Bone marrow (BM) neovascularization and vascular endothelial growth factor (VEGF) expression in multiple myeloma (MM) correlate with disease progression. Brain derived neurotrophic factor (BDNF) is highly expressed by malignant plasma cells isolated from the majority of MM patients. Recently, BDNF was identified as a potential proangiogenic factor for the promotion of endothelial cell survival, induction of neoangiogenesis in ischemic tissues, and increase of VEGF expression in neuroblastoma. Since tropomyosin receptor kinase B (TrkB), the receptor of BDNF, is expressed by stromal cells within the BM milieu, here we sought to evaluate the involvement of BDNF/TrkB in myeloma-marrow stroma interaction and its effects on BM angiogenesis. TrkB was abundantly expressed by bone marrow stromal cells (BMSCs) isolated from healthy donors. Stimulation of BMSCs with BDNF induced a time- and dose- dependent increase in VEGF secretion, which was completely abolished by K252alpha, an inhibitor of TrkB. BDNF triggered activation of signal transducer and activator of transcription 3 (STAT3) and activator protein-1 (AP-1), whereas STAT3 was involved in mediating VEGF expression. We further delineated the biological significance of BDNF in MM by using lentiviral short-interfering RNA (shRNA).

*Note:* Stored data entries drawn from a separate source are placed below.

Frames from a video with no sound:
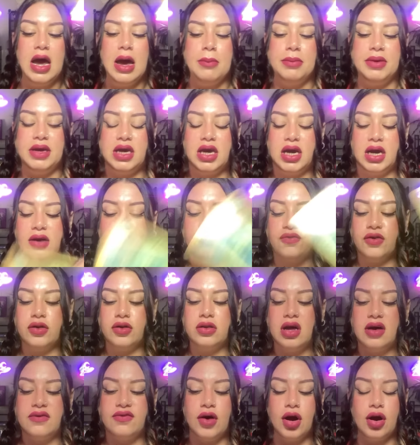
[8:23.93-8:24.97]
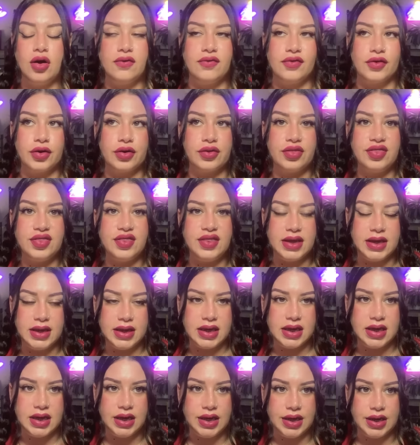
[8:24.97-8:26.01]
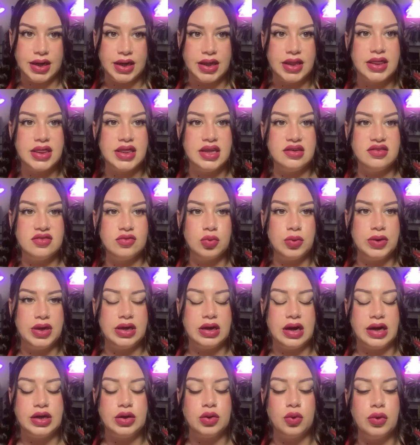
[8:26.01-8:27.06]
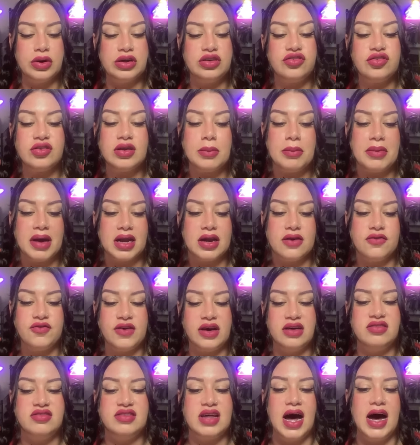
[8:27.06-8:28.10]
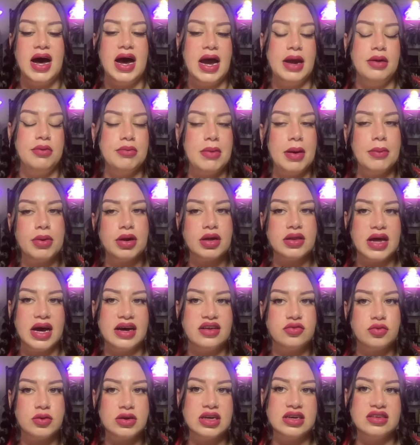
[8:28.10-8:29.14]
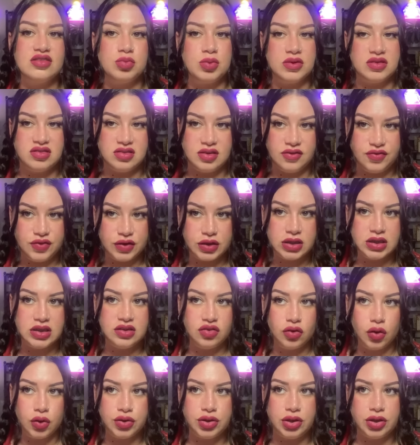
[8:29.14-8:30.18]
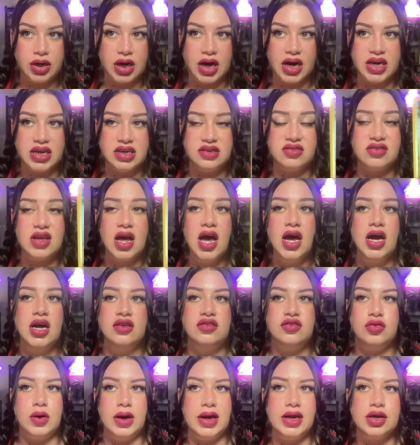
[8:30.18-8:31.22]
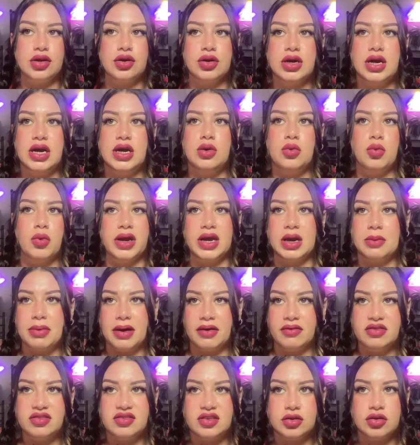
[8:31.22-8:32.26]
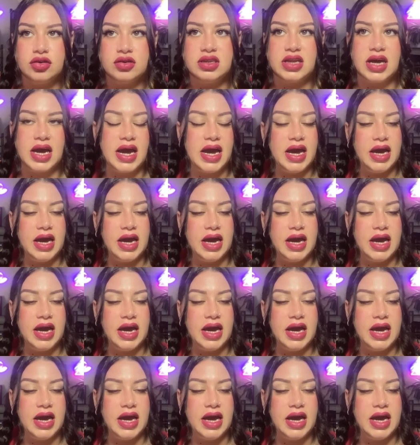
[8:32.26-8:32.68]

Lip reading: Be careful of overthinking this week. I don't want you to manifest that. I remember last week I specifically told you guys to anchor in, wake up every single day,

When myeloma cells were cocultured with BMSCs in a noncontact Transwell system, VEGF levels in supernatants were significantly decreased when BDNF expression was knocked down. Furthermore, silencing of BDNF expression significantly inhibited xenograft tumor growth and angiogenesis, and prolonged survival in mouse model. Our studies demonstrate that BDNF, as a potential stimulator of angiogenesis, contributes to MM tumorgenesis; it mediates stromal-MM cell interactions via selective activation of specific receptor TrkB and downstream signal transducer STAT3, regulating VEGF secretion.